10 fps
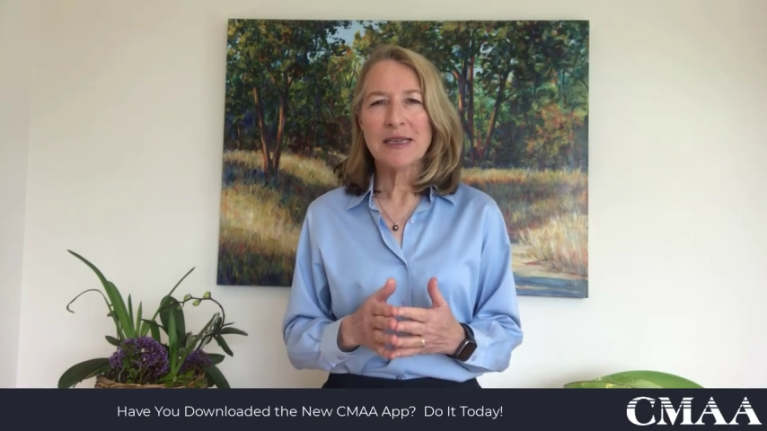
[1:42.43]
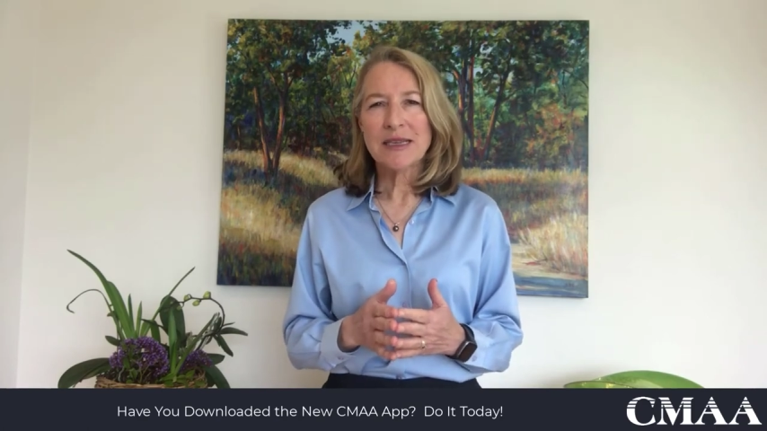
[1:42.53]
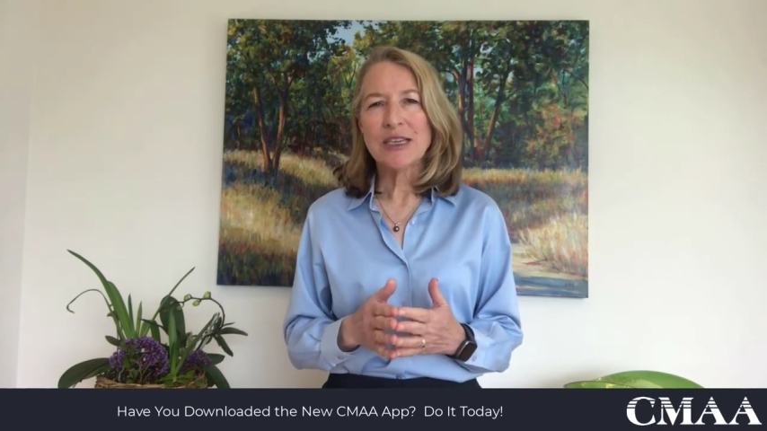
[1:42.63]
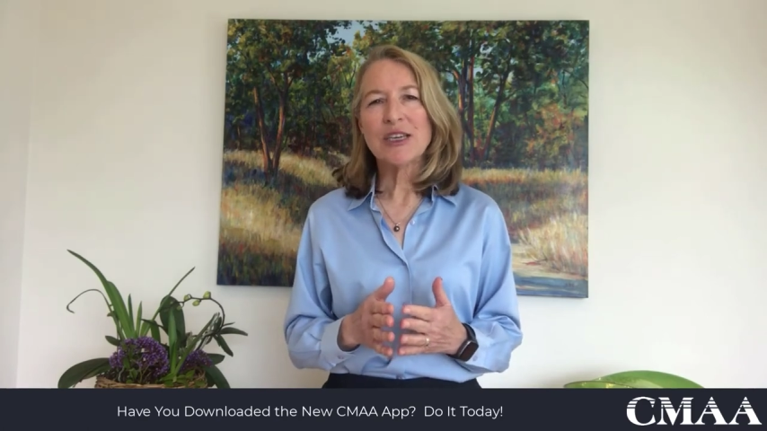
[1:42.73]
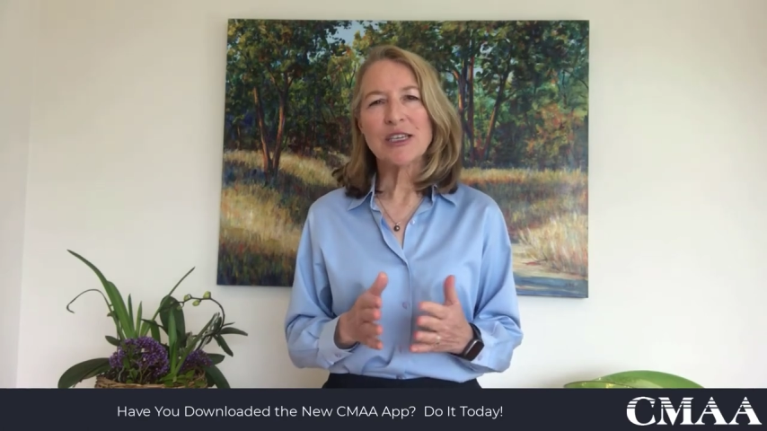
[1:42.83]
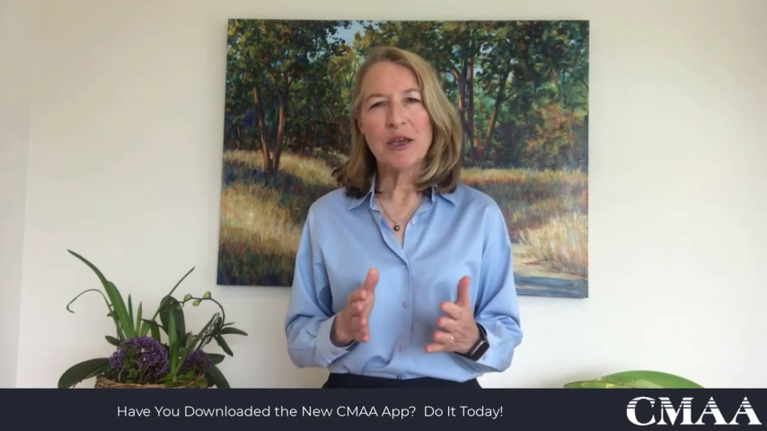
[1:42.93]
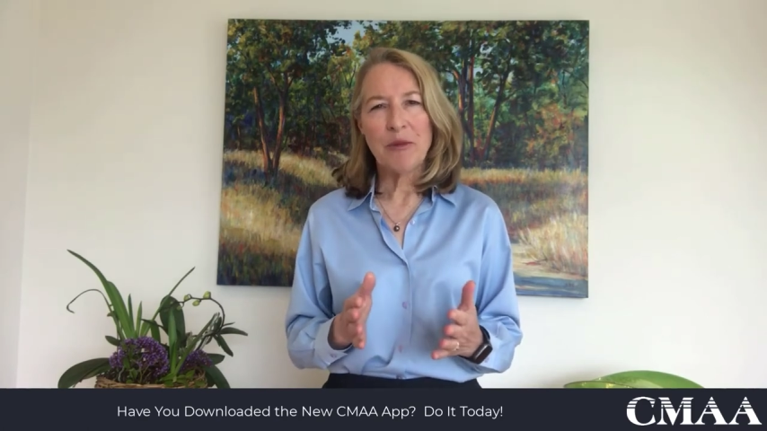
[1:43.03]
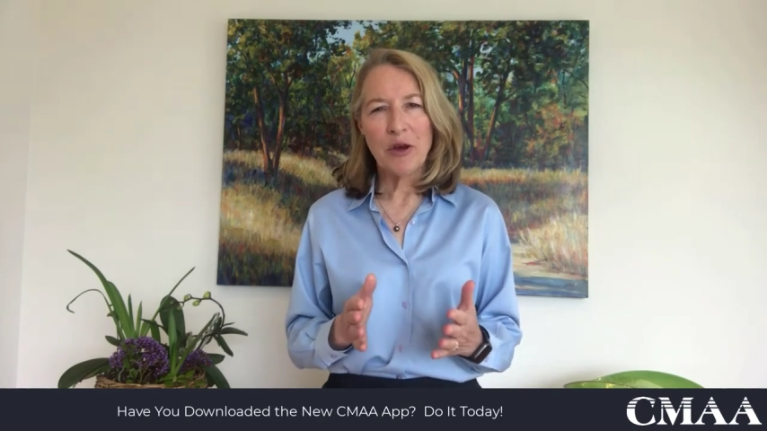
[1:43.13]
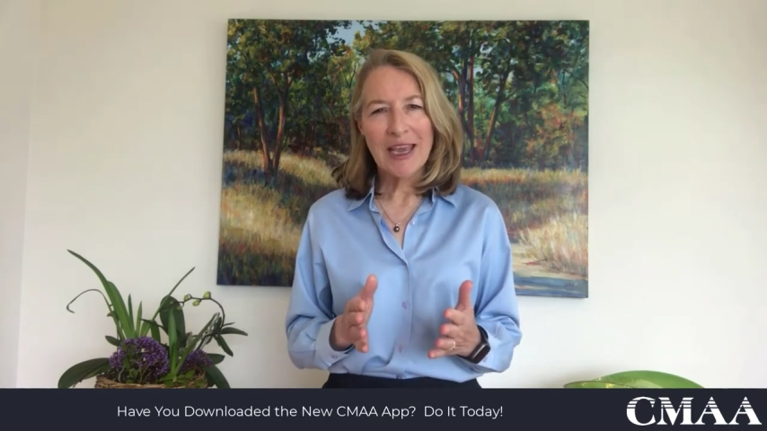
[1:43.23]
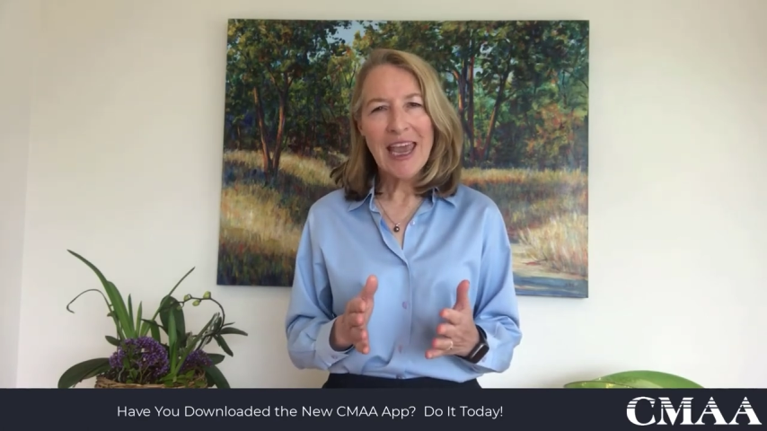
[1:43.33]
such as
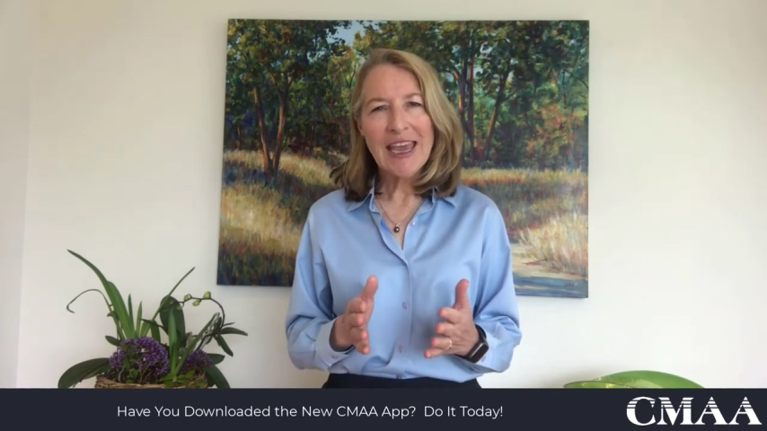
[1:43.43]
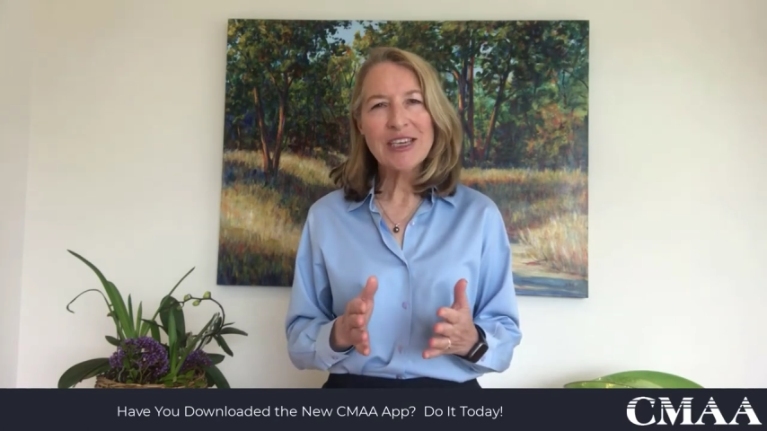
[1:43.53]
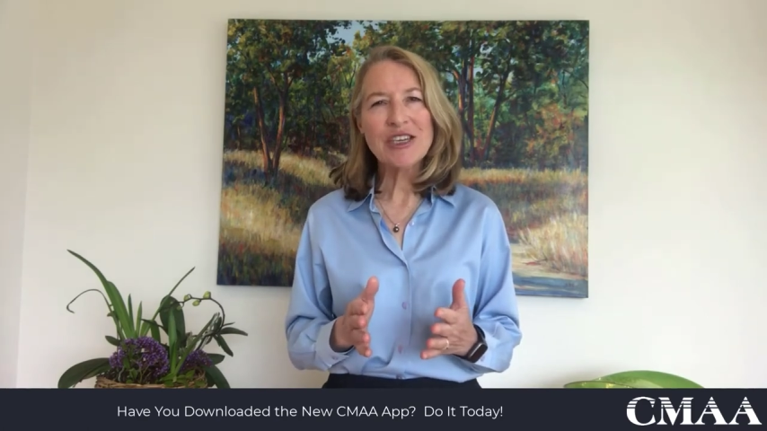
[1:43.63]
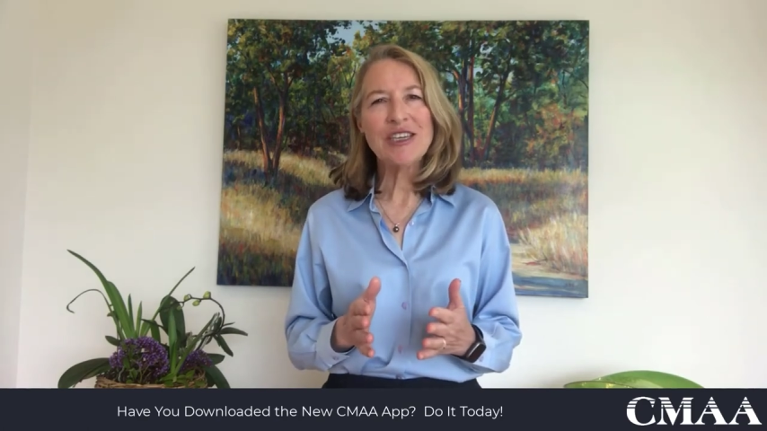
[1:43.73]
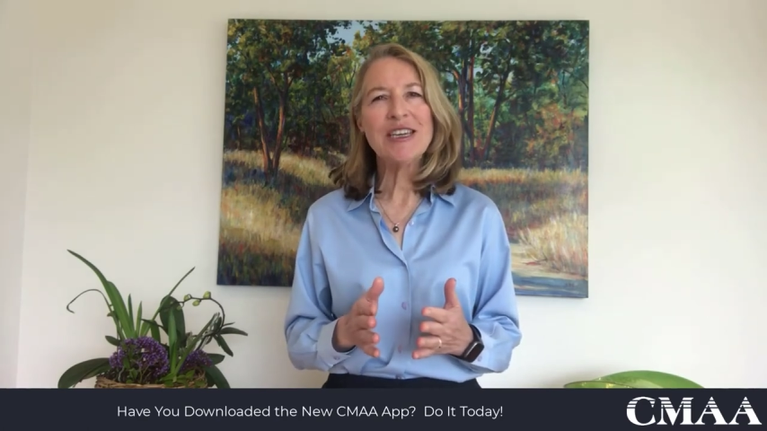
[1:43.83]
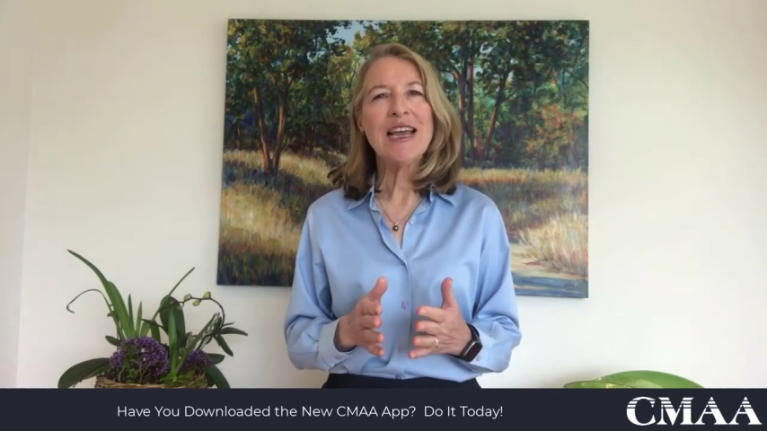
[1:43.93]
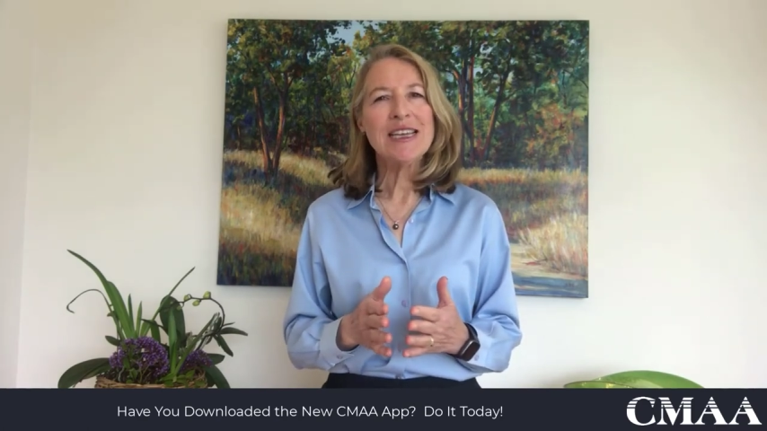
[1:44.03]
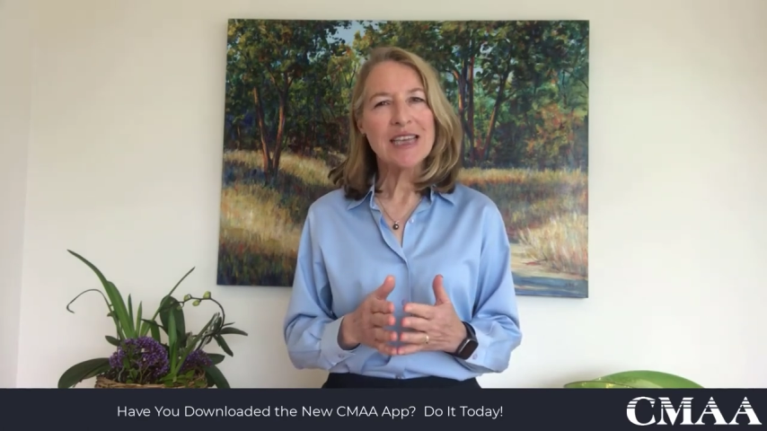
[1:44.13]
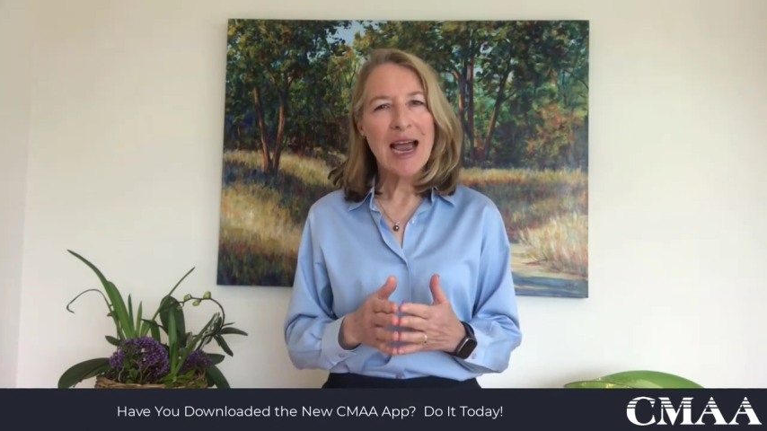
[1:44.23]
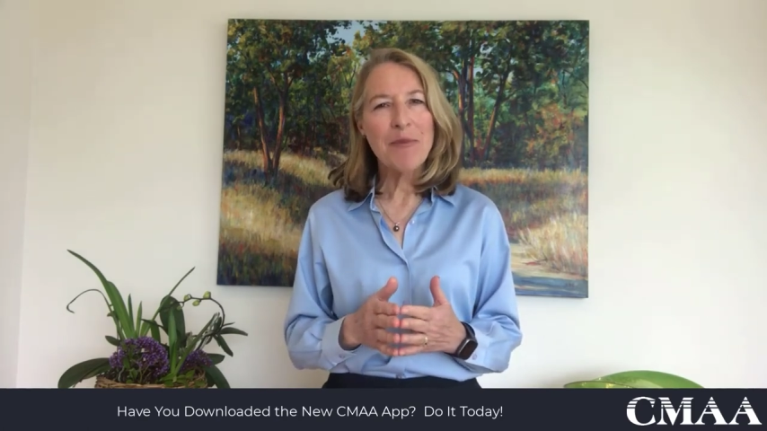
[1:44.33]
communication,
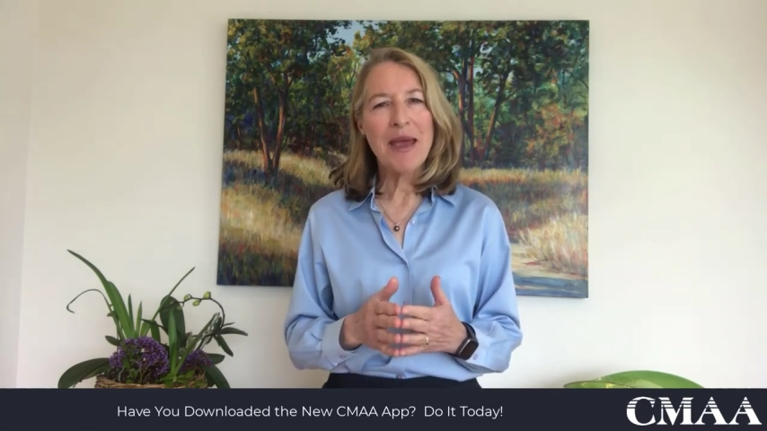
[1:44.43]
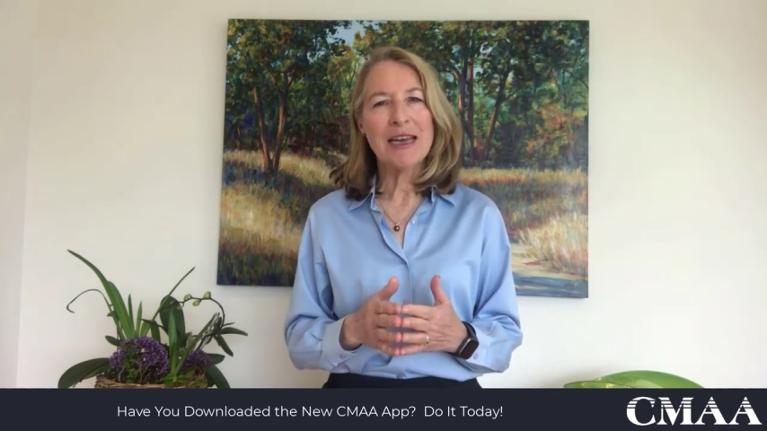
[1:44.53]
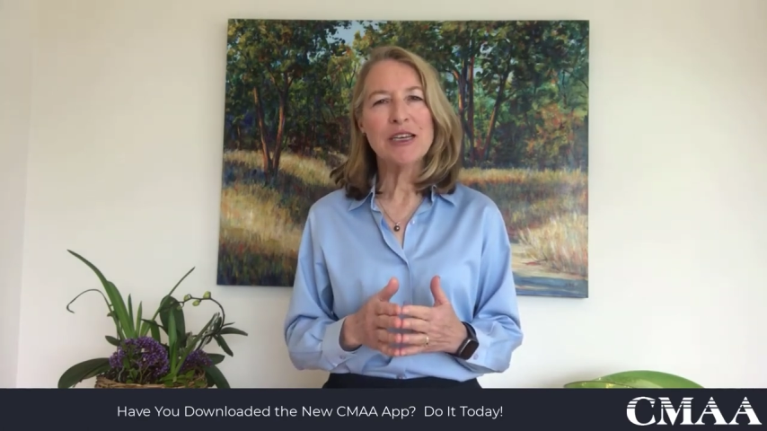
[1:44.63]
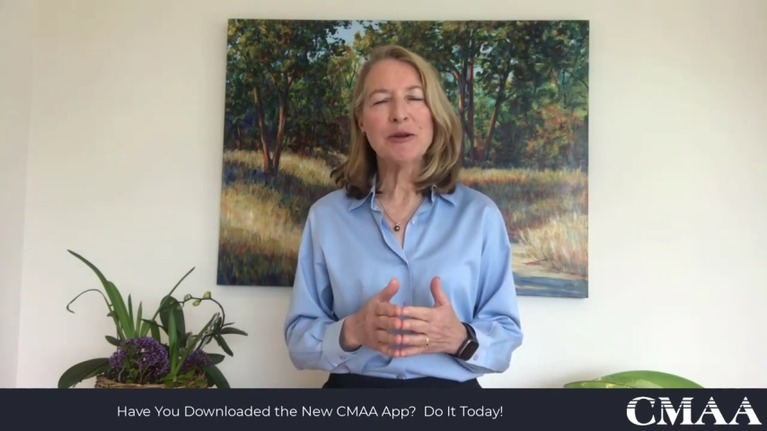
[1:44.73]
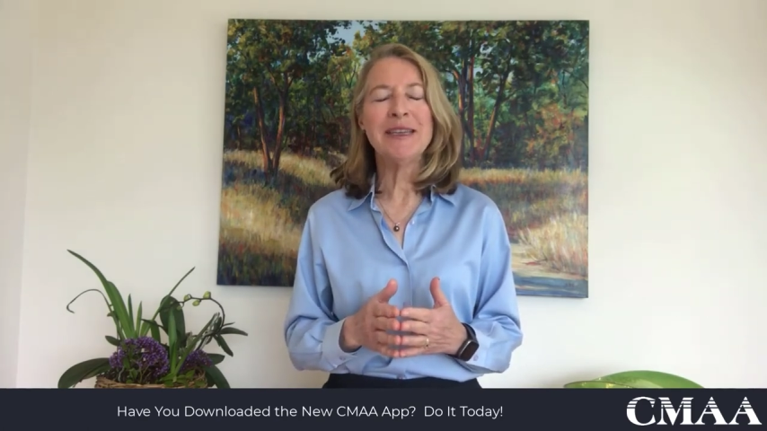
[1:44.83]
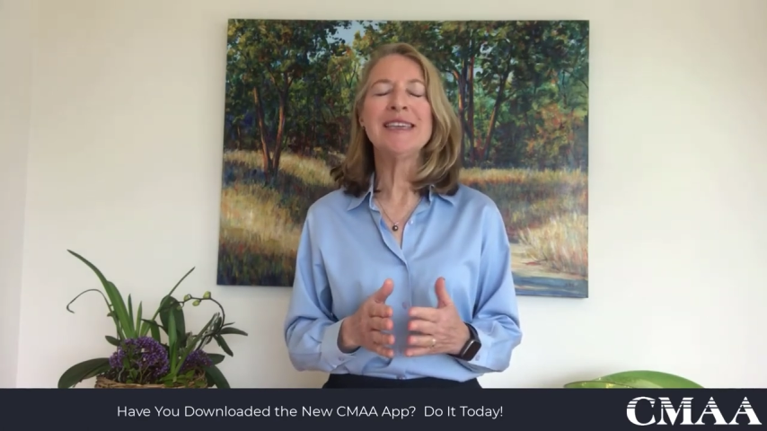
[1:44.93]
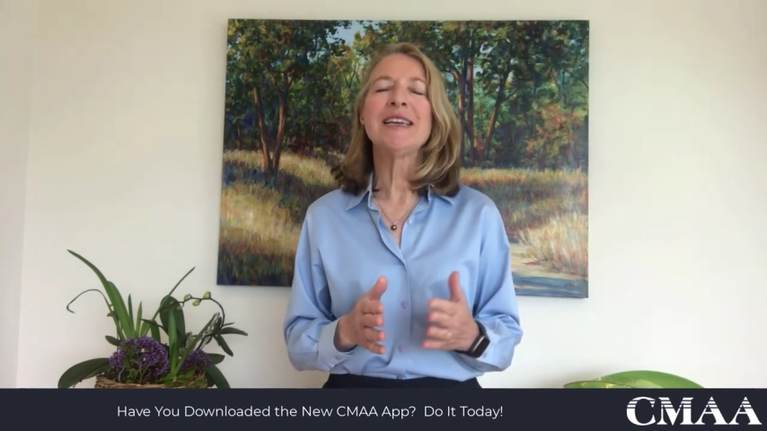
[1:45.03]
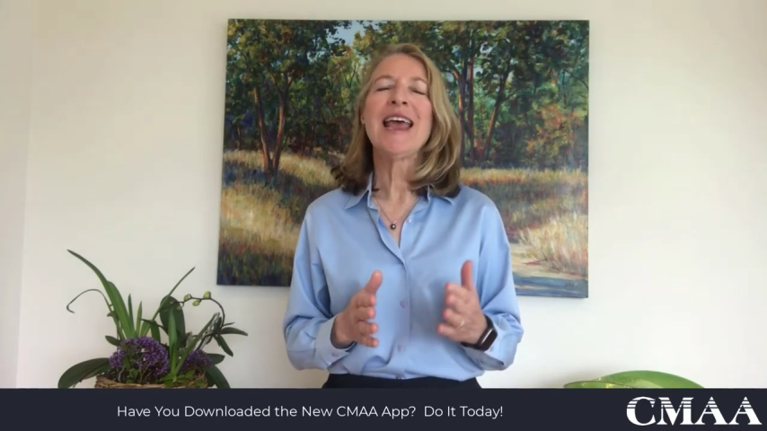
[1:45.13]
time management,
- - -
### [Exercise prompt]
What you produce must match the listing word for word, with no images in it.

### [Your response]
10 fps
[1:42.43]
[1:42.53]
[1:42.63]
[1:42.73]
[1:42.83]
[1:42.93]
[1:43.03]
[1:43.13]
[1:43.23]
[1:43.33]
such as
[1:43.43]
[1:43.53]
[1:43.63]
[1:43.73]
[1:43.83]
[1:43.93]
[1:44.03]
[1:44.13]
[1:44.23]
[1:44.33]
communication,
[1:44.43]
[1:44.53]
[1:44.63]
[1:44.73]
[1:44.83]
[1:44.93]
[1:45.03]
[1:45.13]
time management,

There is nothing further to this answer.